US in Somalia: Should the Troops Stay?
ESTABLISHING a deadline for the withdrawal of United States forces from Somalia is not only a matter of facing political realities at home. It sends an important message to the Somali people - especially to the Somalis who pledged themselves to implement the United Nations-sponsored agreements on reconciliation, reconstruction, and disarmament in Addis Ababa, Ethiopia, last January and March. They have been put on notice that the US, at considerable human and material cost, has created a unique opportunity for Somalia to save itself from further anarchy and destruction. This opportunity must be seized now.

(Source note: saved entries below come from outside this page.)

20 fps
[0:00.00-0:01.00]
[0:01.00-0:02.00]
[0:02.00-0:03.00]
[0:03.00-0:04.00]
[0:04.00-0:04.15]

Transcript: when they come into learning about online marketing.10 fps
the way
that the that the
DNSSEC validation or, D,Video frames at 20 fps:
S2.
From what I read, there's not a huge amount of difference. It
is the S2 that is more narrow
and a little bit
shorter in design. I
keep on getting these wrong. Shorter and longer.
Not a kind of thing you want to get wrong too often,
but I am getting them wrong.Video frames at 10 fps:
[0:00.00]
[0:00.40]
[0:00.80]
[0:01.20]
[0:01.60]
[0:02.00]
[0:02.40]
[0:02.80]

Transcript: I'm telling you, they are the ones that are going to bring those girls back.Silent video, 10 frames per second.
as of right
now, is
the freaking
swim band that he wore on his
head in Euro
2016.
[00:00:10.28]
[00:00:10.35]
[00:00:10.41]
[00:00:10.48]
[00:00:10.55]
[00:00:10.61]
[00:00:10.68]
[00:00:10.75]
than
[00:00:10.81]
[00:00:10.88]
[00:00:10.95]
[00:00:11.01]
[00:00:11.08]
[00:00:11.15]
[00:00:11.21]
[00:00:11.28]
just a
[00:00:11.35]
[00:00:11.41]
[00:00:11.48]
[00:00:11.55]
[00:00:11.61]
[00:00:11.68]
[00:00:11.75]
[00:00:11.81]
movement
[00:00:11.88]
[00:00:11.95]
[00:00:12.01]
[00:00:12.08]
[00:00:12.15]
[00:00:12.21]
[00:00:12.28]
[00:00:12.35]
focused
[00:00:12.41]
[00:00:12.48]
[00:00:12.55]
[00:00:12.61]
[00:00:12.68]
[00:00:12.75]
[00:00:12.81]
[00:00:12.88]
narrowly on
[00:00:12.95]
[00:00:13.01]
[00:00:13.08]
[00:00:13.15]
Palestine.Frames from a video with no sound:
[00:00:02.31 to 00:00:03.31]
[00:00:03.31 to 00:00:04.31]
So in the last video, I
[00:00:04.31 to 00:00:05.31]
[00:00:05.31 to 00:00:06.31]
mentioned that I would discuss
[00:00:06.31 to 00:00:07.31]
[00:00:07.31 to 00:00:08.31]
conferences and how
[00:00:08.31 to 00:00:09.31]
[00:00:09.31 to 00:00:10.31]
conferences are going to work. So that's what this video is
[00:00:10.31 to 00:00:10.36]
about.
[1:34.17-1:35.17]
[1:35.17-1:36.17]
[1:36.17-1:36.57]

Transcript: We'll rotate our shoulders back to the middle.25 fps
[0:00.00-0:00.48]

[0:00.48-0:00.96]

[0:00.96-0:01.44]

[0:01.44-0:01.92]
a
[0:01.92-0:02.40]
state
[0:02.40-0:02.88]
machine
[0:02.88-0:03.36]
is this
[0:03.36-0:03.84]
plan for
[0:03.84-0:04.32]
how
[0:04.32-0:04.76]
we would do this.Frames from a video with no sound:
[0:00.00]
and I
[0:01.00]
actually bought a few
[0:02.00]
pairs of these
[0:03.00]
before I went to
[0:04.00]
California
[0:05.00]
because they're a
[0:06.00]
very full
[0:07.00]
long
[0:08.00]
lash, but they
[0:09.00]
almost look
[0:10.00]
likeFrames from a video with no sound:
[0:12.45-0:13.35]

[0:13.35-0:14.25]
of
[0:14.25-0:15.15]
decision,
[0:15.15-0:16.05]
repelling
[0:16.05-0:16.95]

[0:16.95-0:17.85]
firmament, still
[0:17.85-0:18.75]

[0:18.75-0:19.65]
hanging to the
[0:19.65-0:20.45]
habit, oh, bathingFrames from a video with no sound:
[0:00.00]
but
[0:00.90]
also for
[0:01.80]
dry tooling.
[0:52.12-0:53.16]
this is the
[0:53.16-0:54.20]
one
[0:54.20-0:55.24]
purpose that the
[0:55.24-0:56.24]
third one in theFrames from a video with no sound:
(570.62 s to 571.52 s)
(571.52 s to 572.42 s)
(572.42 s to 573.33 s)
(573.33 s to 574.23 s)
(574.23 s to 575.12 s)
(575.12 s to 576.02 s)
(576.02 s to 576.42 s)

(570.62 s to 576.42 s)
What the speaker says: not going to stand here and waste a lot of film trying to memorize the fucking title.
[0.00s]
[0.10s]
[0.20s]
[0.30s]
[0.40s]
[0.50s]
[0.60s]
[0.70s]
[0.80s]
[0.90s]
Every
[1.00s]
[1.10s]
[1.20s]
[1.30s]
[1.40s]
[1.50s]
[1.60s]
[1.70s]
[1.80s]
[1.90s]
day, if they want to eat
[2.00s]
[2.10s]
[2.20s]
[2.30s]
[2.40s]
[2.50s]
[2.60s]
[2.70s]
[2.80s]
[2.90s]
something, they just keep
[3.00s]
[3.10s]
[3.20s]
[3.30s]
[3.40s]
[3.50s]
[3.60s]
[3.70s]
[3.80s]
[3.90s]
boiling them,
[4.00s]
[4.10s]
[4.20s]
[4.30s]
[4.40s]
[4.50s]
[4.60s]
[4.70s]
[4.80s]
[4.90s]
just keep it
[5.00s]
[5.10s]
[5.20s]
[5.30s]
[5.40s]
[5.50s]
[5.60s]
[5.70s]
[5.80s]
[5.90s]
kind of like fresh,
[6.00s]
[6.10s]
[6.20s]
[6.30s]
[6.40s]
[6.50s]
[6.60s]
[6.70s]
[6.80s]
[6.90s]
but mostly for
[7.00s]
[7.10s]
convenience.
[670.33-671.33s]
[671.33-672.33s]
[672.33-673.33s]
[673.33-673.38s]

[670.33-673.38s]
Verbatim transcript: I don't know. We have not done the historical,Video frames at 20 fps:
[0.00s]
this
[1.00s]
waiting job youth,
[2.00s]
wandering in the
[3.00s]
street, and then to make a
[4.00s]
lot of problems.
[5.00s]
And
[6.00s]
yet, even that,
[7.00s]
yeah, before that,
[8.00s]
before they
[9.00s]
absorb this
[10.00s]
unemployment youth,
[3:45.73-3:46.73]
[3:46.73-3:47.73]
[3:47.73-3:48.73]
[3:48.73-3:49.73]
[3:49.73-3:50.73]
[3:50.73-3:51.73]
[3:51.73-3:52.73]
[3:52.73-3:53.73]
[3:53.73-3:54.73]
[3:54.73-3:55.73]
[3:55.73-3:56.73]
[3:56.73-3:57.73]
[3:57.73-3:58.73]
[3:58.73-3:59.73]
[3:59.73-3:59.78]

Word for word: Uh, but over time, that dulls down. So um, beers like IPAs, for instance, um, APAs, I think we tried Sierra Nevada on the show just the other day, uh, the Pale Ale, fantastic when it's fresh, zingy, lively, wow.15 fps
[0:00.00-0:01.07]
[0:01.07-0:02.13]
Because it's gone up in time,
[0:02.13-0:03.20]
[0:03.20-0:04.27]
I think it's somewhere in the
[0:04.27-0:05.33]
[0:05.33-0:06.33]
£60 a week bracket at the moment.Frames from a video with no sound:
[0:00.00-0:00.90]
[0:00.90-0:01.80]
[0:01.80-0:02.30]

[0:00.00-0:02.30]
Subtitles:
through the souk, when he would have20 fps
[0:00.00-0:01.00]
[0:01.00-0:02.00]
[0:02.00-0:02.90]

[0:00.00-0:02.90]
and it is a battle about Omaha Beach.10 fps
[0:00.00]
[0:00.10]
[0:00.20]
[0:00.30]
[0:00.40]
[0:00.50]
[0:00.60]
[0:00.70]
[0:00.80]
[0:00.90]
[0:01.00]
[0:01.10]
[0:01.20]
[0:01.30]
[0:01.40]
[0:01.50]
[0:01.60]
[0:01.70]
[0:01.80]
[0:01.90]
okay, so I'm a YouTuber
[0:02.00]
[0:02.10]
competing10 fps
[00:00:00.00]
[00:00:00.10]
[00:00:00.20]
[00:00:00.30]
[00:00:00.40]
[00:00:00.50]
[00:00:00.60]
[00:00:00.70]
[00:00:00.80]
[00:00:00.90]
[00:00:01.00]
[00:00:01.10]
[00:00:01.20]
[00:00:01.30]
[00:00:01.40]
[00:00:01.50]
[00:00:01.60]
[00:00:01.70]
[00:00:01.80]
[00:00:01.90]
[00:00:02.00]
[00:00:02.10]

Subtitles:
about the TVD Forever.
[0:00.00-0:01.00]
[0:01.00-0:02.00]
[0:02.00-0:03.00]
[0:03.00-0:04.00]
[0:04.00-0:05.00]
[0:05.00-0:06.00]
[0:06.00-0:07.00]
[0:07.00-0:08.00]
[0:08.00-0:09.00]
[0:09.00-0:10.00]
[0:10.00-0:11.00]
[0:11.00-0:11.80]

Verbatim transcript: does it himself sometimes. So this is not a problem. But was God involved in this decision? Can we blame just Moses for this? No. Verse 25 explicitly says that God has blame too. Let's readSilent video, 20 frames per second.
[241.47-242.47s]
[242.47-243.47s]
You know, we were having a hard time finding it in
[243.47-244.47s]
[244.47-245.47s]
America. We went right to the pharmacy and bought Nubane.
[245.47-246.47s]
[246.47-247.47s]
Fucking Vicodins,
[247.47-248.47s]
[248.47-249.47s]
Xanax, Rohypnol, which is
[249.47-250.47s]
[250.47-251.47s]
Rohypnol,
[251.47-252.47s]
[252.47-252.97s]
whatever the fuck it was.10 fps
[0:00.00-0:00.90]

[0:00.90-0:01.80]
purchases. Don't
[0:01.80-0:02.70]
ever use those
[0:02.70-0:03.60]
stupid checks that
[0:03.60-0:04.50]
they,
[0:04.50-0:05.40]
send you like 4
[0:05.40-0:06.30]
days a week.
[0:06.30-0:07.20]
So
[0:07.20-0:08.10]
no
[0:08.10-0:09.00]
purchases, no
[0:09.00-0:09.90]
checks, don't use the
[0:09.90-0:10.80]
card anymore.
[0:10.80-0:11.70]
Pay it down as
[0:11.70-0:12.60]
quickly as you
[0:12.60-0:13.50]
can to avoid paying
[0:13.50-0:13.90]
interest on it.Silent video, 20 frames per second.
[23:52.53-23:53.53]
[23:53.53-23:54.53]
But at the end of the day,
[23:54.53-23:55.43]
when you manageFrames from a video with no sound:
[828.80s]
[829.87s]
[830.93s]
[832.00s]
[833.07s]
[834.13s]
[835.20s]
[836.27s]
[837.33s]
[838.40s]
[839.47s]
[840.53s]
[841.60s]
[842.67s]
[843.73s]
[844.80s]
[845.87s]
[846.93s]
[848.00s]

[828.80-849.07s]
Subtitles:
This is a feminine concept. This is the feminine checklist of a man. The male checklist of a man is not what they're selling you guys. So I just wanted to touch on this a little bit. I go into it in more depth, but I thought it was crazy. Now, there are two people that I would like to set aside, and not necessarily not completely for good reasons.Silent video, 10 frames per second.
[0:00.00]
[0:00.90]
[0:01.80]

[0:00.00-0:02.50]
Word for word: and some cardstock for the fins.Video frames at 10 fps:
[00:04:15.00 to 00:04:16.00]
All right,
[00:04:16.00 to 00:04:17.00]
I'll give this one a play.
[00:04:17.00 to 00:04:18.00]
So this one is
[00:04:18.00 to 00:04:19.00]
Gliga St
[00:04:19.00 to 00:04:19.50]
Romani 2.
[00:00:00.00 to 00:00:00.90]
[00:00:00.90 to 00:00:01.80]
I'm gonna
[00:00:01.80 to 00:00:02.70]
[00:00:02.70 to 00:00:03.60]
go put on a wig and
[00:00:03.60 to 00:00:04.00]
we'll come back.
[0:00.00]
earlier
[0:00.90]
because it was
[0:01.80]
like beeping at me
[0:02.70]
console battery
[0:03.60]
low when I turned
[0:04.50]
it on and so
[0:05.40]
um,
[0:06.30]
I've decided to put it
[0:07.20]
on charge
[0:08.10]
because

Responsibility must be put back where it belongs: on the people of Somalia, and especially on the 15 factions and others who lay claim to leadership roles in the future. The dispatch of Special Envoy Robert Oakley to the region has already produced preliminary results. Parallel cease-fires by the UN forces and Gen. Mohamed Farah Aideed's militia are in effect in Mogadishu, and the American and Nigerian prisoners have been released. Dialogue with General Aideed's Habr Gedr subclan has been resumed. Jimmy Carter and others have proposed that an African commission look into who was responsible for the June 5 killing of 24 Pakistani peacekeepers, in effect a face-saving way to deal with the UN's call for Aideed's arrest. President Meles Zenawi of Ethiopia and President Isaias Afewerki of Eritrea may be able to use their good offices to bring about the re-convening of the Addis Ababa conference.
This is the moment for the Somali faction leaders as well as women's groups, religious leaders, and clan elders who attended the earlier conferences to come forward and reclaim their country from the aftermath of the 1991-92 civil war and the impasse in reconstruction arising from the UN-Aideed confrontation in south Mogadishu.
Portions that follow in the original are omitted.